Monday, February 22, 2010

Strength in His presence.

Well, looks like I haven’t blogged for quite a while. I guess I’m not much of a journaler, even though I love writing stories and what not. Anyway, things have been pretty “off the rocker” in my life lately. God has been trying to work – or should I say – He has been working – but I haven’t been feeling Him. Unfortunately I, and probably like many others, tend to base my relationship with the Lord on whether or not I can “feel” Him. It’s really bad. And, lately, I haven’t. I find myself in church on Sundays, at youth on Fridays, and in chapel at school on Thursdays… and I try so hard to get myself into it, to really truly focus on God – but I just can’t get to that ‘place’. It’s disheartening.

The verse which keeps reminding me that the Lord is present no matter what is Psalm 139:7, “Where can I go from your Spirit? Where can I flee from your presence?” It’s a reminder that even if I can’t feel God, that He is always there and I shouldn’t base my relationship with Him solely on feeling like I stated above.
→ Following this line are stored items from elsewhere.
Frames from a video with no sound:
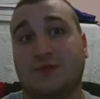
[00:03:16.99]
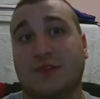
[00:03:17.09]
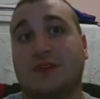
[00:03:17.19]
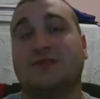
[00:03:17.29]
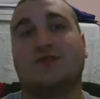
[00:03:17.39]

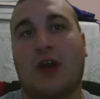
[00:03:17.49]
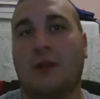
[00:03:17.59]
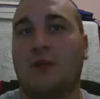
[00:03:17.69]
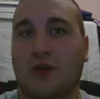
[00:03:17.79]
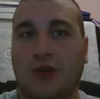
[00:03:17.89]
Yes,
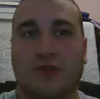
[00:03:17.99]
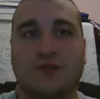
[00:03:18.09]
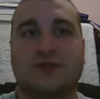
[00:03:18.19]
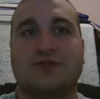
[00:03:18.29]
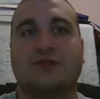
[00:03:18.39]
Robin
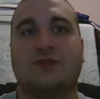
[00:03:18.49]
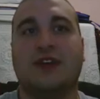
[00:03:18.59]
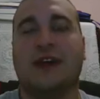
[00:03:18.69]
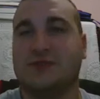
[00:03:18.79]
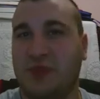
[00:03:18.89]
Williams
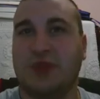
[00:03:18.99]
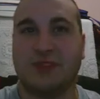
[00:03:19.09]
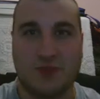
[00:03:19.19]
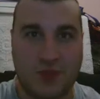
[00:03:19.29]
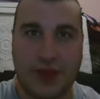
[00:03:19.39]
has
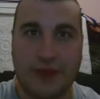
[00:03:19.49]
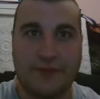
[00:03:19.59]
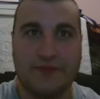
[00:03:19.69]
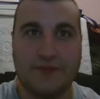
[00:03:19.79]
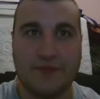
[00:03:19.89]
passed away,
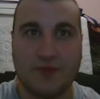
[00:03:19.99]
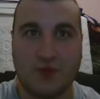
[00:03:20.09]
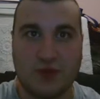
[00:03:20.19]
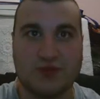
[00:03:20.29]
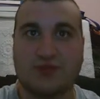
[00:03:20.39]

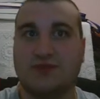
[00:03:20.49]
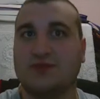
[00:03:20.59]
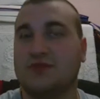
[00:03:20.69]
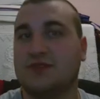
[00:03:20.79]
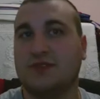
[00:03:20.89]
which
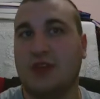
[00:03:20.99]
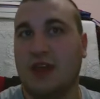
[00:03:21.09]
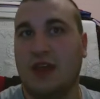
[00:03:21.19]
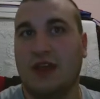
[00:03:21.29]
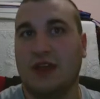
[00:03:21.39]

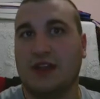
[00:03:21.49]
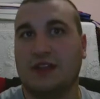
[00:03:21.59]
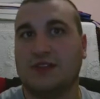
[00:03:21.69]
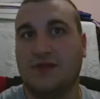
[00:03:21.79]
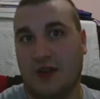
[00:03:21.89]

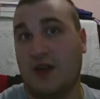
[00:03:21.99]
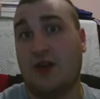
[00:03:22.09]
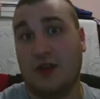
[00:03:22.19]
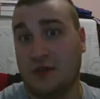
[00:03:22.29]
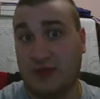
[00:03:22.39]
is very
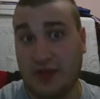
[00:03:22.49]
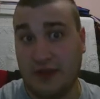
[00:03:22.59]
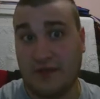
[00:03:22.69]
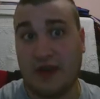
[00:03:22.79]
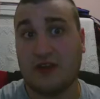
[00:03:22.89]
hard to
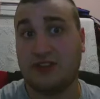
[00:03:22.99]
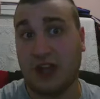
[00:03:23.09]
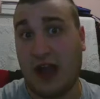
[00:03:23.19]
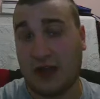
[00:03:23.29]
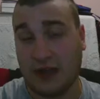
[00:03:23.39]
believe, very
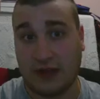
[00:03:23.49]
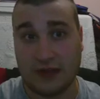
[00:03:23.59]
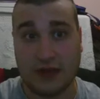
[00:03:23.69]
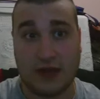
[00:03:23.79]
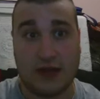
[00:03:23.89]
shocking.
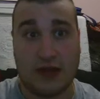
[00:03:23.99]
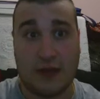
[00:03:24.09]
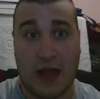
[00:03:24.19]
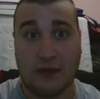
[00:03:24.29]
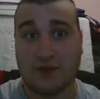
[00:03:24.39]

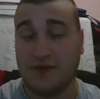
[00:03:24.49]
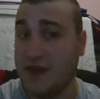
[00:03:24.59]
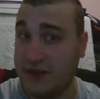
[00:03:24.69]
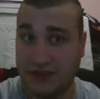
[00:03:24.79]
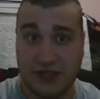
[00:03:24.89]
Um, I was
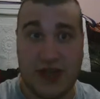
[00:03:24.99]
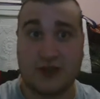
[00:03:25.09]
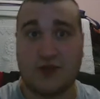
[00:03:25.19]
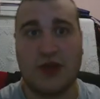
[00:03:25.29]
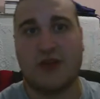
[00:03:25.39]
very
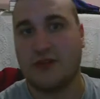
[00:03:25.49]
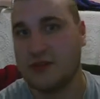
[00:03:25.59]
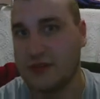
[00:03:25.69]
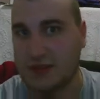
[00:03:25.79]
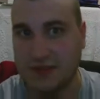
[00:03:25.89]
shocked when I
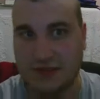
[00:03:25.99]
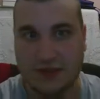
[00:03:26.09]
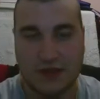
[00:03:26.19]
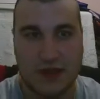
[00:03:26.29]
heard this.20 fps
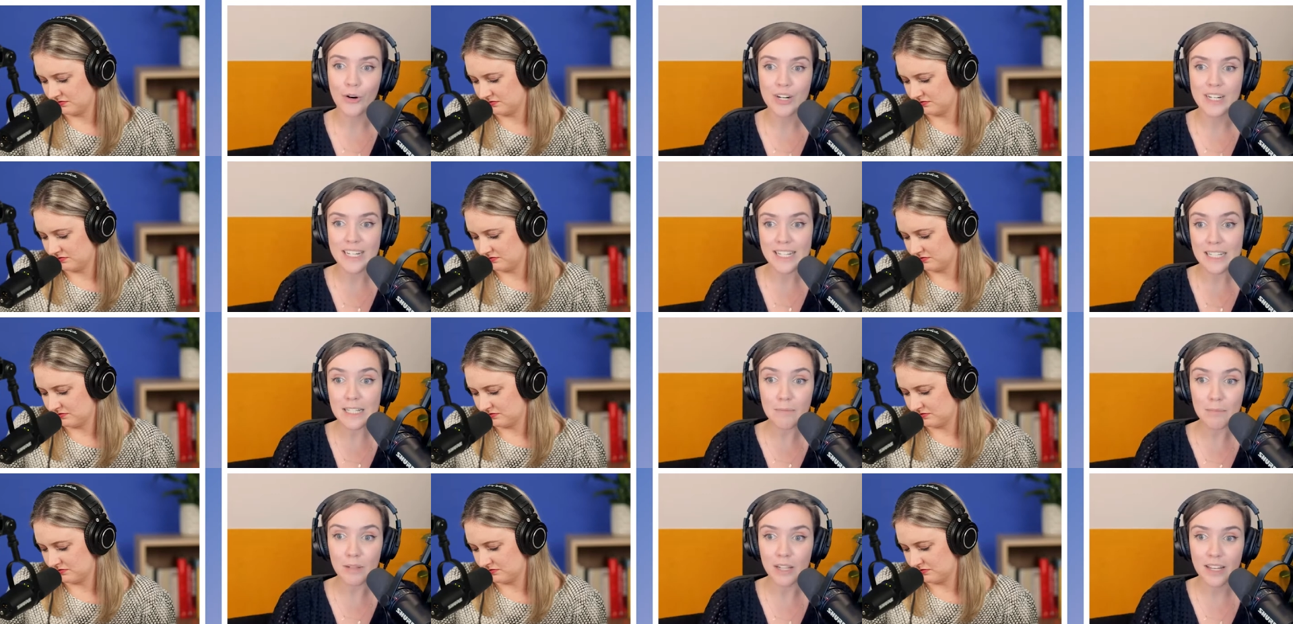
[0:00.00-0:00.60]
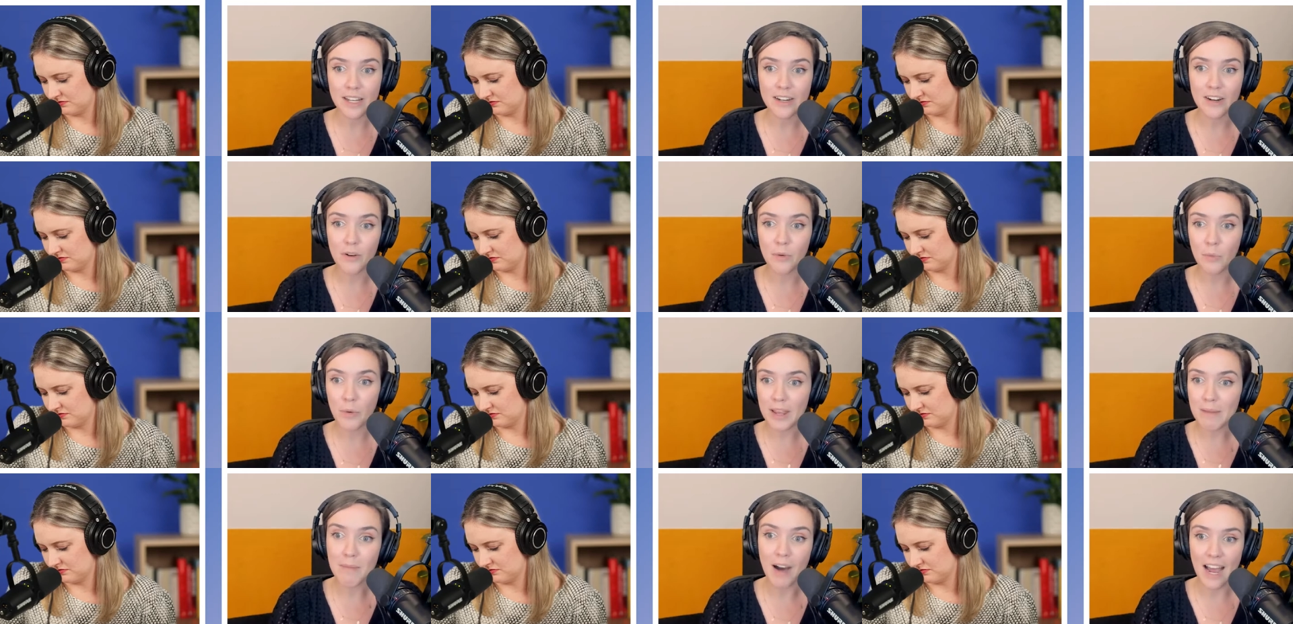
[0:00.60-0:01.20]
Speaker 1: or discipline
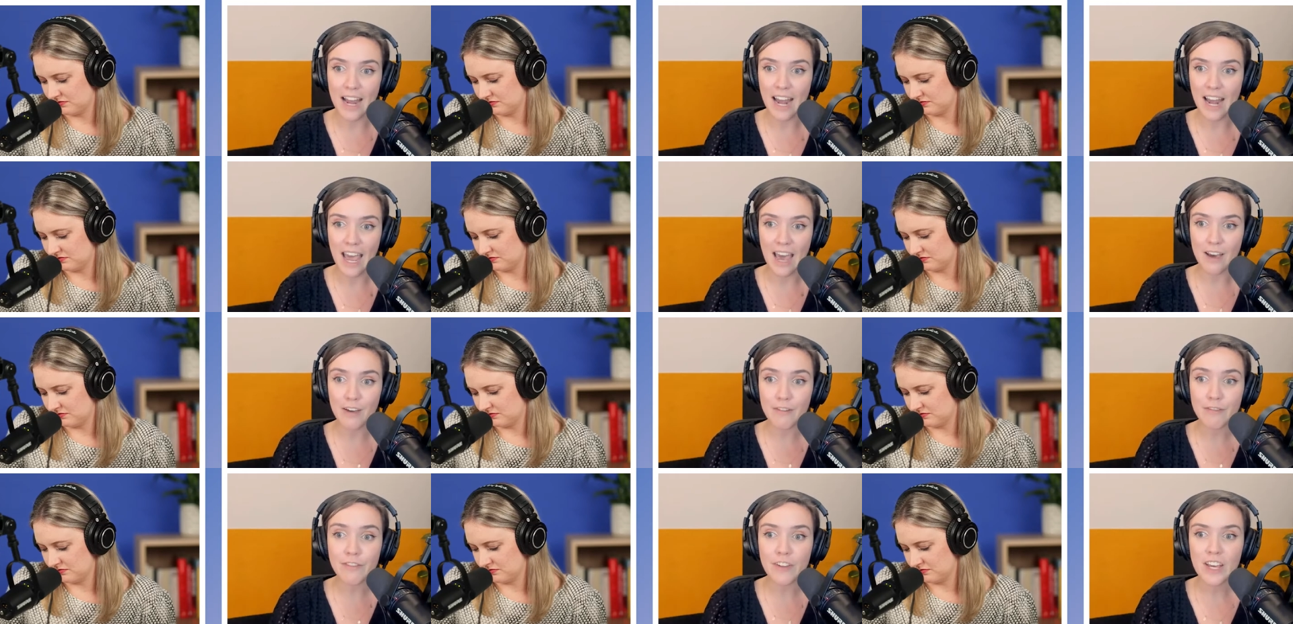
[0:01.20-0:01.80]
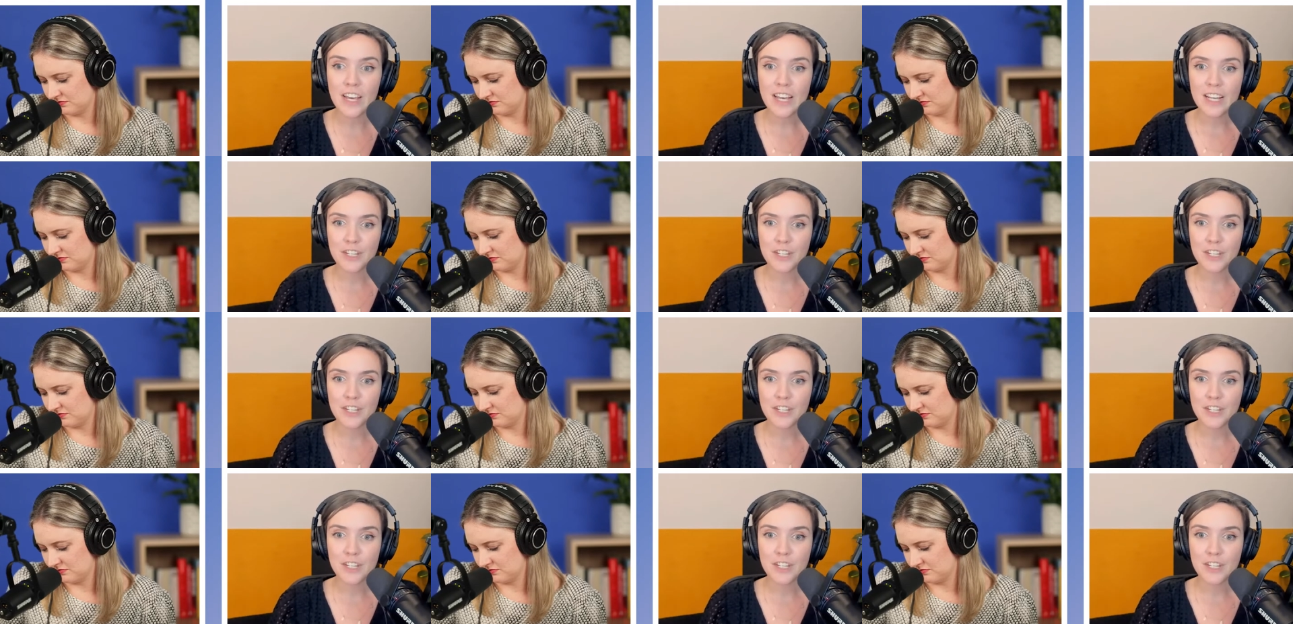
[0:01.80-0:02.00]
we might have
It’s hard but I’m aware of it and changing my way of thinking (which also relates to Romans 12:2, “Do not conform any longer to the patterns of this world, but instead be transformed by the renewing of your mind.” This is my life verse).

Lord, sanctify my heart. Speak to me and allow me to see that You are with me, and always will be – for all the days of my life, to eternity. You are my rock and my Salvation; I only want to grow in You more and more. Thankyou for Who You are, God. Love You lots. Amen.